Posted by Sebastien Auvray on Jan 09, 2008 09:17 AM

Community
Ruby
Topics
Ruby on Rails
Tags
AJAX ,
GWT ,
Rails
Rails and GWT are both hiding Javascript manipulation from the Ajax development cycle. GWT chose to solve that by using a compiler which will convert Java into browser-compliant JavaScript and HTML. Jon Crosby made it possible to use GWT over Rails with GWT On Rails plugin.
GWT on Rails integrates GWT client side compiled JavaScript with Rails RESTful web services by providing client and resource generators, migration support, asynchronous RESTful client support, and Rake automation.
It's only a few steps: GWT Client generator, GWT model generator, and you'll have your GWT client ready.
GWT On Rails uses GWT-Rest to interface with JSON Request Rails plugin.

While Ajax integration into Rails is already neat, indirectly introducing Java into Rails is not a common pattern. Following this skepticism InfoQ got in touch with Jon to get his motivation for writing GWT on Rails plugin.

It's always nice to see new plugins extending a framework but doesn't GWT on Rails go against Rails philosophy by introducing unnecessarily Java weight in the development cycle?

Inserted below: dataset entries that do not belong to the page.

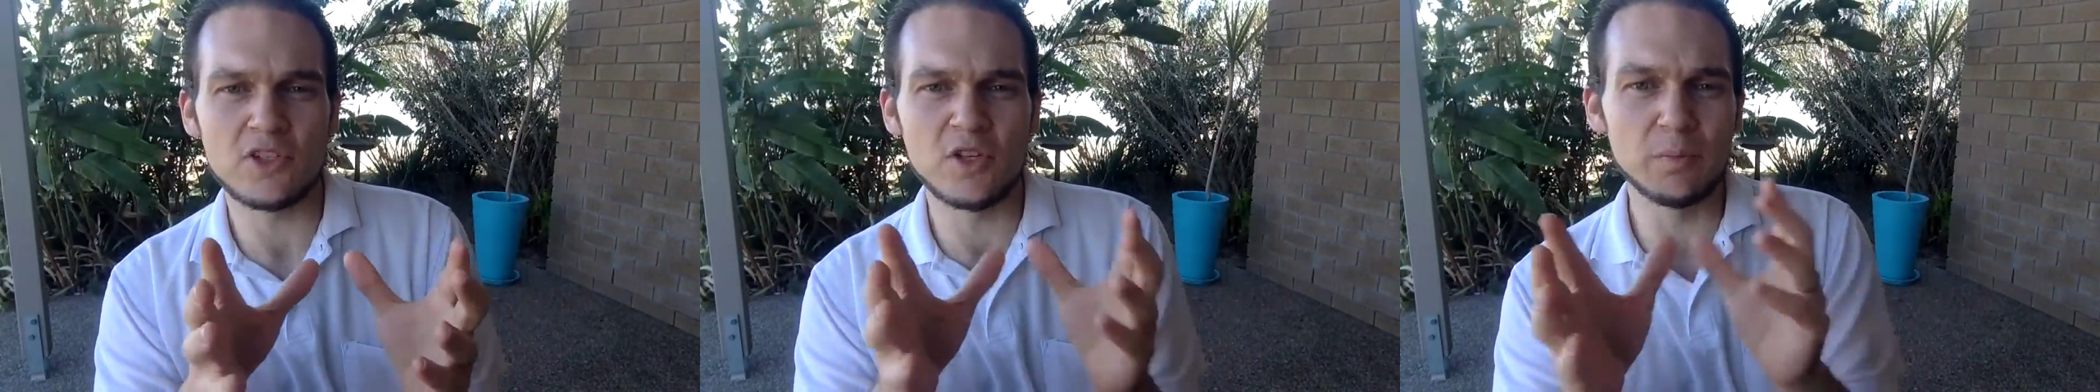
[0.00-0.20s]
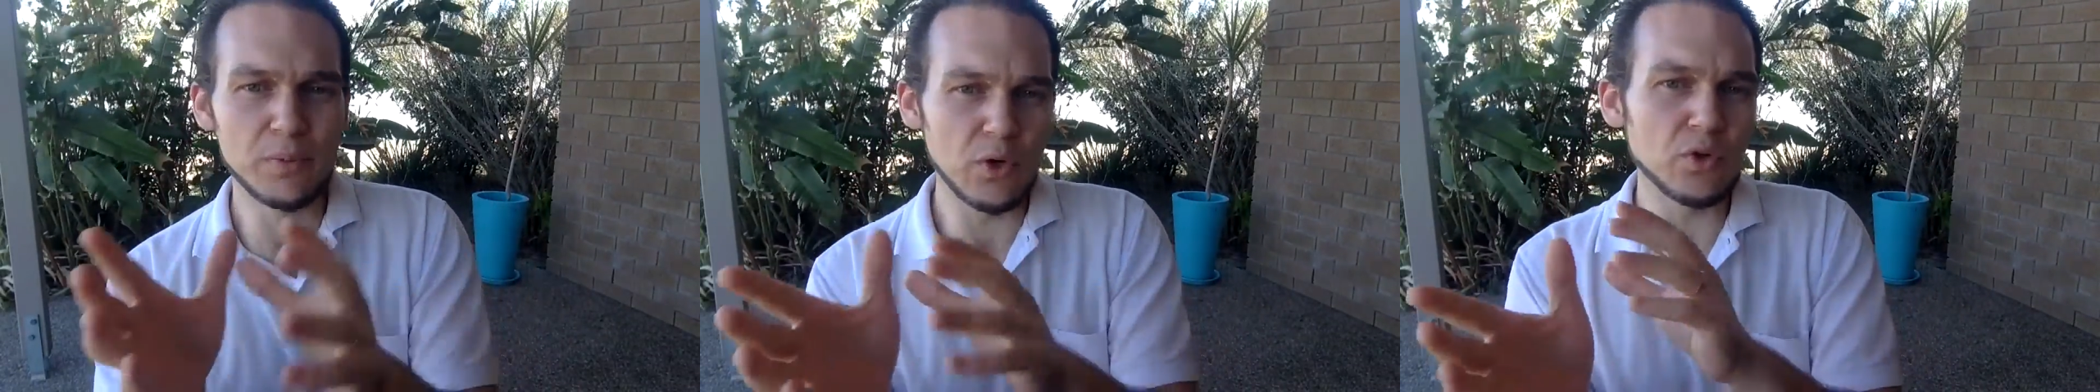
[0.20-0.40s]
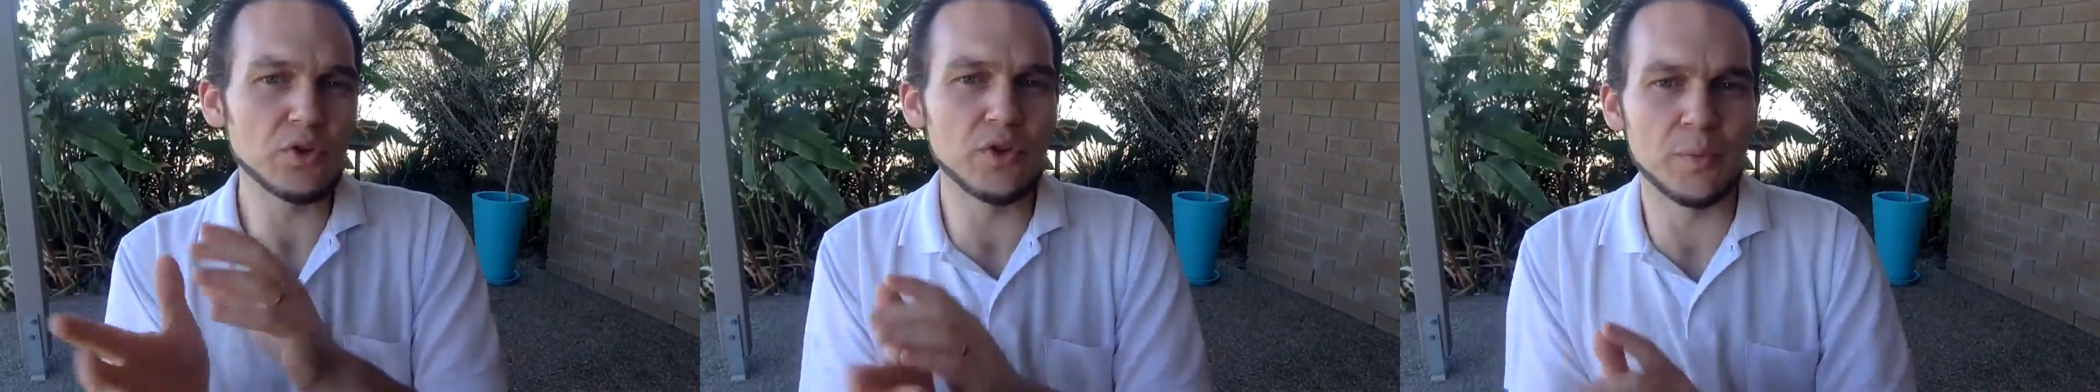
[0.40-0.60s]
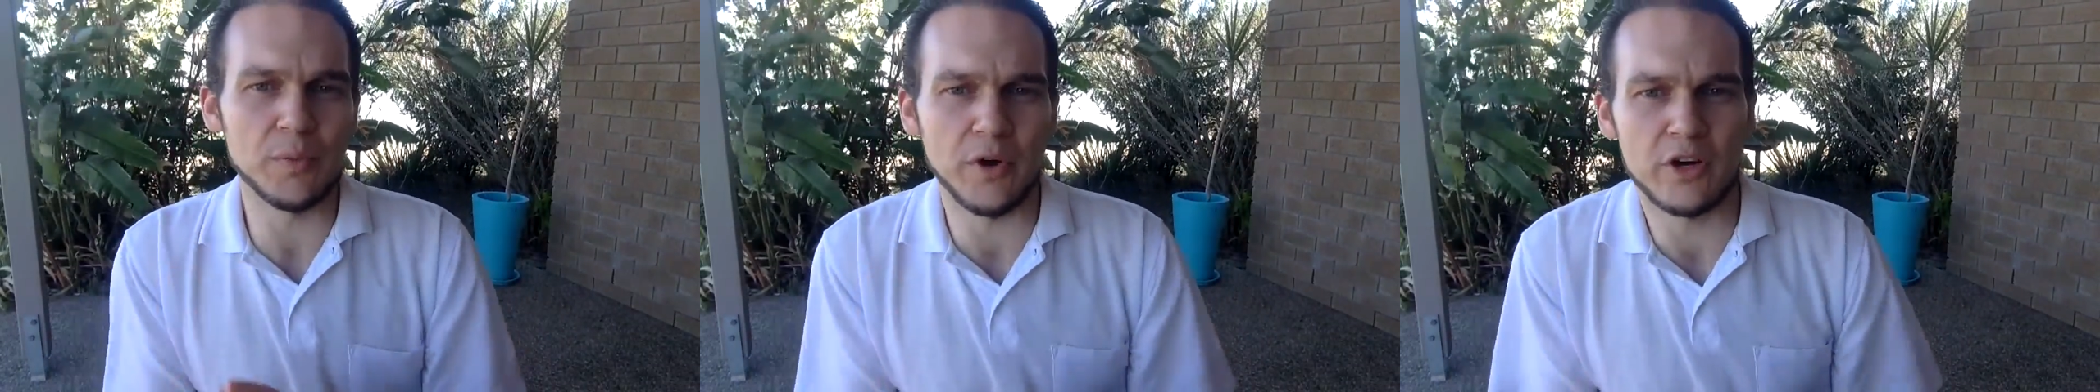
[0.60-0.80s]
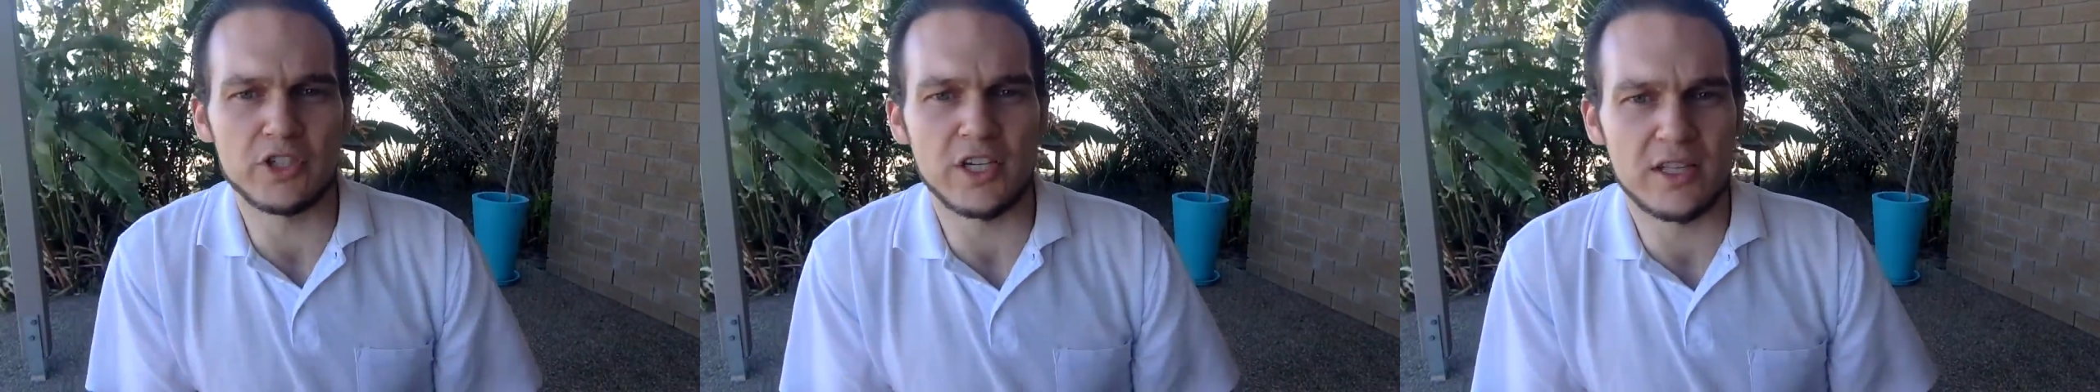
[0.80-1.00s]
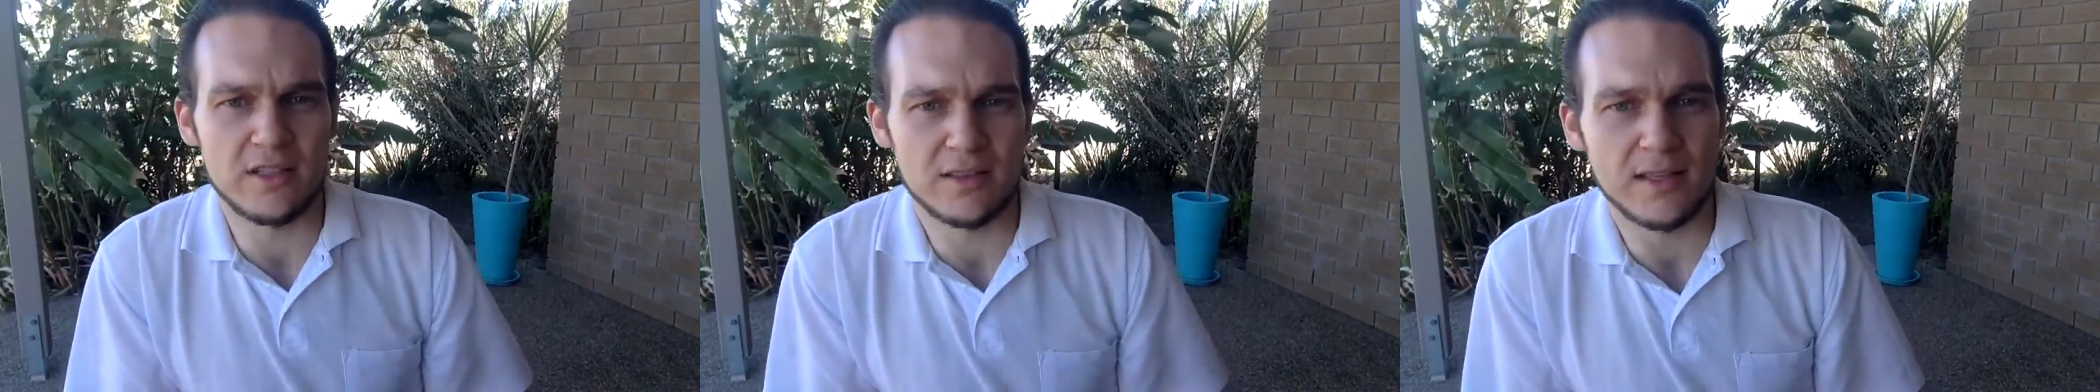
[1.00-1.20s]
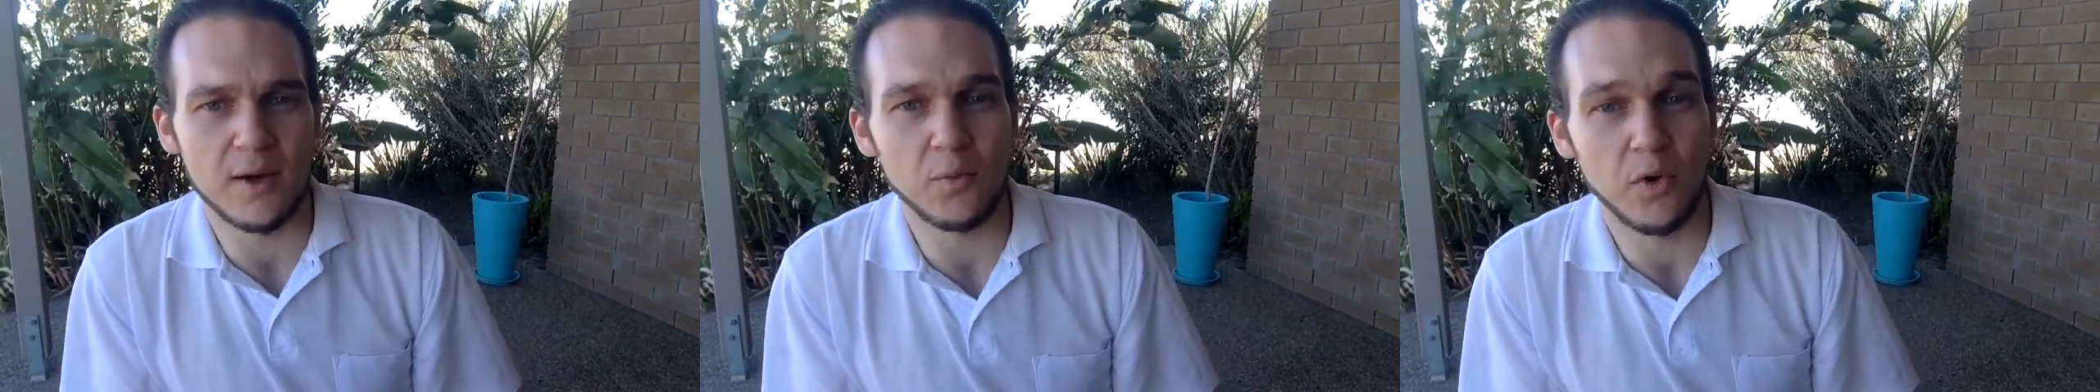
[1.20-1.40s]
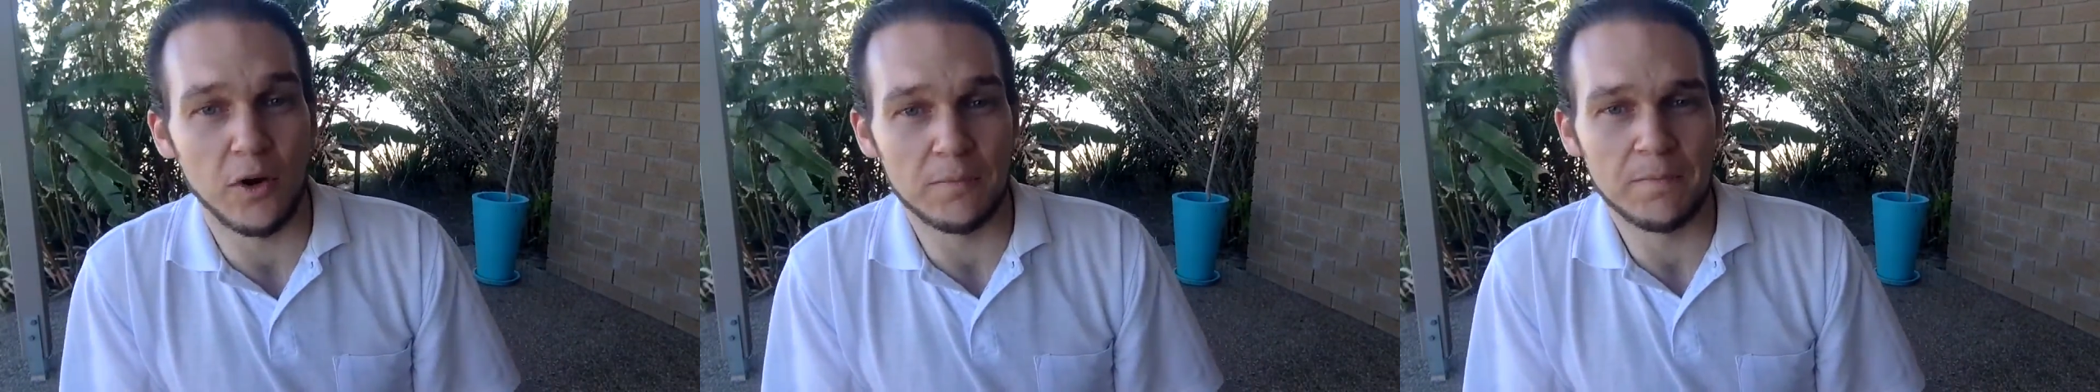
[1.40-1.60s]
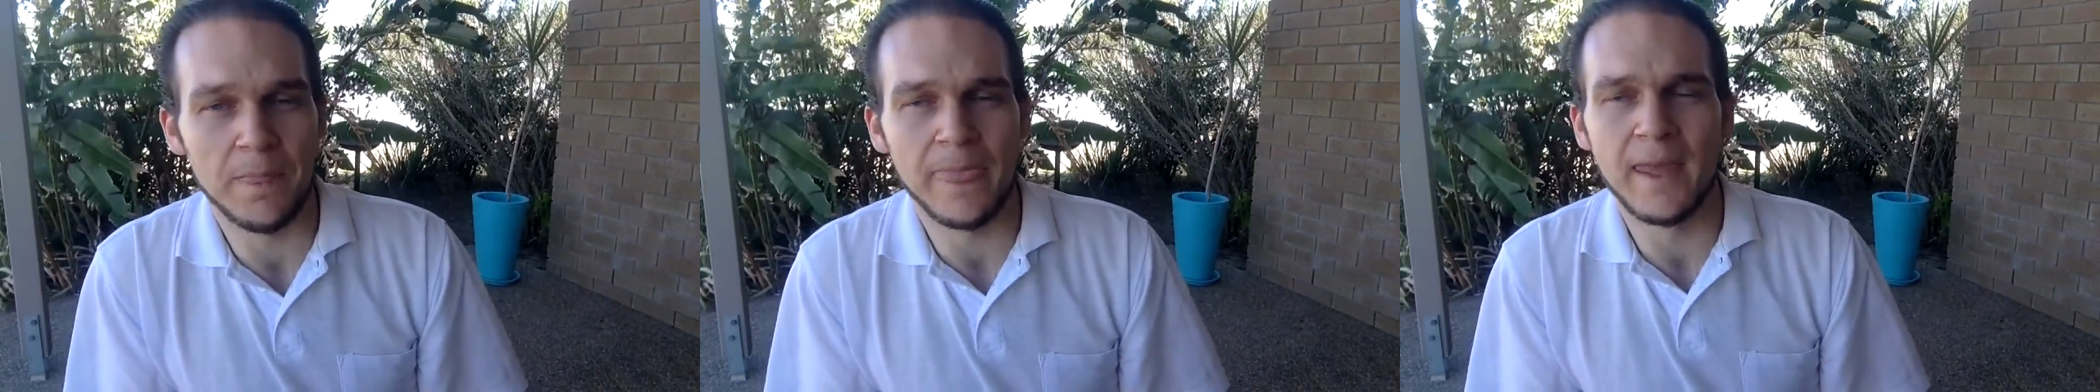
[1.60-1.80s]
to build the project that they want.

Most of Java's weight comes from JEE, which is not part of GWT on Rails. Client side GWT uses the Java language to generate JavaScript; The heavy server side platform never makes it into the picture. In the past, using GWT may have been associated with Java on the server side too, but GWT on Rails breaks this connection. Of course, I'm not the first to do this. JanRain used GWT on the client and a Python/Rails mix on the server side to build Pibb.

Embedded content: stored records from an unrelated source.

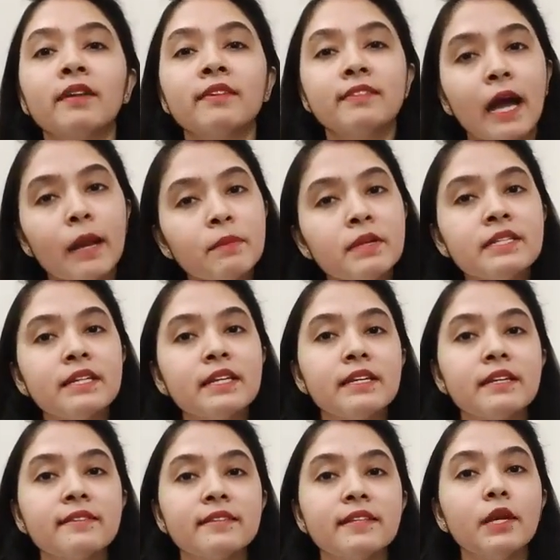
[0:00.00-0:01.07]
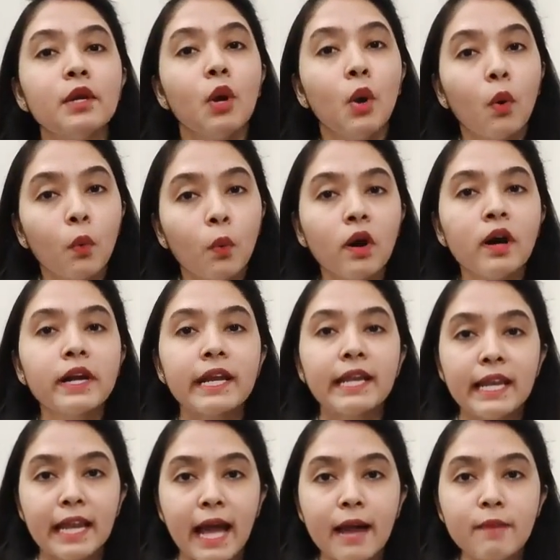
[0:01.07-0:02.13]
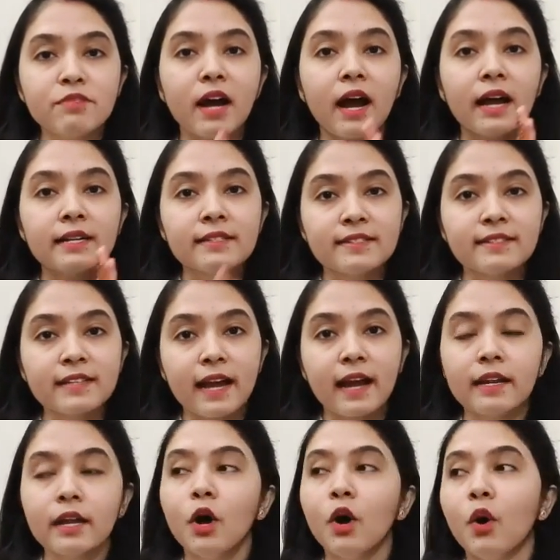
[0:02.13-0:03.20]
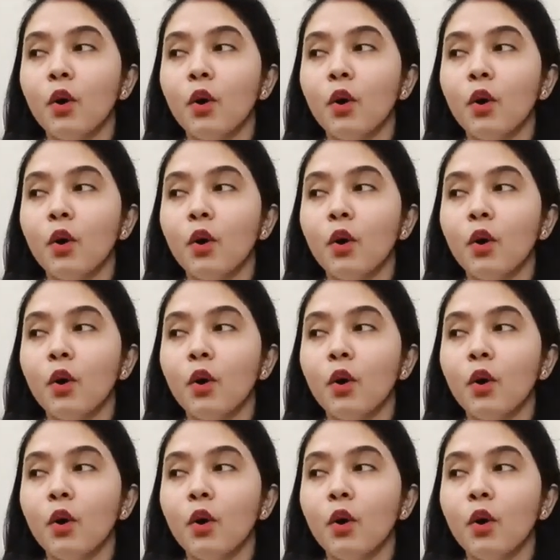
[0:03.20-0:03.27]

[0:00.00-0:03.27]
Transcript: simultaneously work in labs understand,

I have found most architectural decisions are a set of trade-offs that can only be weighed in their specific context. For me, having fast, compiled JavaScript that gets even faster with each GWT release, in addition to avoiding most of the cross-browser debugging time sinks, was closer to the Rails "just works" philosophy than the alternatives I explored.

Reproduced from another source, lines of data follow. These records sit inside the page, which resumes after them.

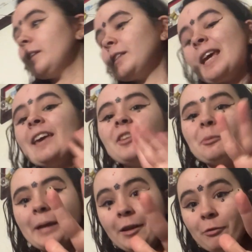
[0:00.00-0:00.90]
Tailor
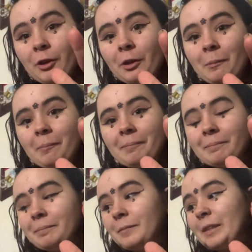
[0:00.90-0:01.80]
made for you.
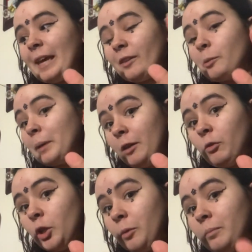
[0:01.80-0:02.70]
Tailor made for you.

Do you know any serious architect who would use GWT On Rails? (Apart from a situation where he would have an existing GWT client ready and would like to switch to Rails).
In addition to a server side switch from Java to Rails, as you mentioned, there is also the case of the Rails developer wishing to build desktop-like interfaces with a good JavaScript toolkit. GWT on Rails builds on a high quality toolkit from Google and adds a Rails-friendly RESTful client, plus tools to keep client side JavaScript models in sync with ActiveRecord models on the server side.
For projects that are mostly forms-based with a little Ajax sprinkled in for effect, GWT on Rails may be overkill. For those wishing to push the boundaries of JavaScript-based web applications, I think GWT on Rails is worth consideration.